NFL Advanced Metrics for Betting: How to Use DVOA, EPA and PFF Grades to Find Value

NFL advanced metrics for betting including DVOA and EPA analysis

Why Box Scores Mislead NFL Bettors — and What to Use Instead

Early in the 2025 season, a friend messaged me after the Jacksonville Jaguars beat the Indianapolis Colts: “Jags offence looked brilliant — 350 yards, three touchdowns. Backing them next week.” I pulled up the play-by-play data and saw something different. Jacksonville had gained 140 of those yards on two broken-coverage plays. Strip those out and their offence was averaging 3.8 yards per play — below league average. The box score told a story of dominance. The underlying data told a story of two lucky plays masking a mediocre performance.

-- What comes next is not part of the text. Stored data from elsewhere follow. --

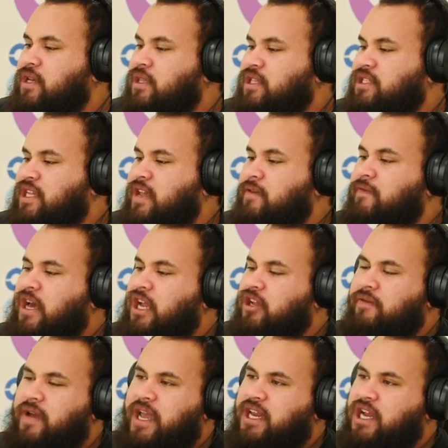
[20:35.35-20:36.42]
the same value
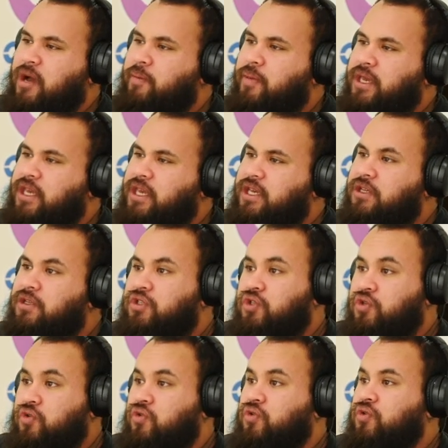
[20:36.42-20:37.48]
of 8 RPE
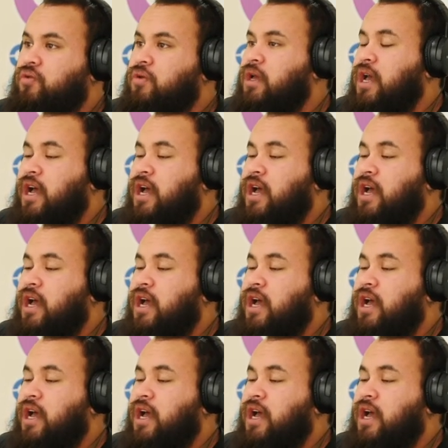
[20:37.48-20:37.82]
to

This is why box scores are dangerous for bettors. Yards, touchdowns and final scores capture outcomes but not process. A quarterback who throws for 300 yards might have accumulated 120 of them on a single screen pass that went the distance, or he might have systematically moved the chains on twelve consecutive drives. The box score treats both scenarios identically. Advanced metrics don’t.

The four metrics I rely on most heavily are DVOA (Defence-adjusted Value Over Average), EPA per play (Expected Points Added), PFF grades, and success rate. Each one measures a different dimension of team and player performance, and together they form a picture that’s far more predictive of future results than anything you’ll find in a standard game recap. Over the next five sections, I’ll break each metric down — what it measures, where to find it, and how I translate it into betting decisions.

DVOA Explained: Defence-Adjusted Value Over Average

DVOA — Defence-adjusted Value Over Average — is the metric I wish someone had explained to me in my first year of NFL betting. It would have saved me a season’s worth of bad takes based on raw yardage rankings.

Published by Football Outsiders, DVOA evaluates every single play of every NFL game and compares it to a league-average baseline, adjusted for situation (down, distance, field position, score) and strength of opponent. The result is a percentage: a team with a 15% offensive DVOA is performing 15% better than an average offence once you account for context. A team at -10% defensive DVOA is allowing 10% fewer expected points than average — and because DVOA is defence-adjusted, that number already accounts for whether the team has been facing elite or bottom-tier opponents.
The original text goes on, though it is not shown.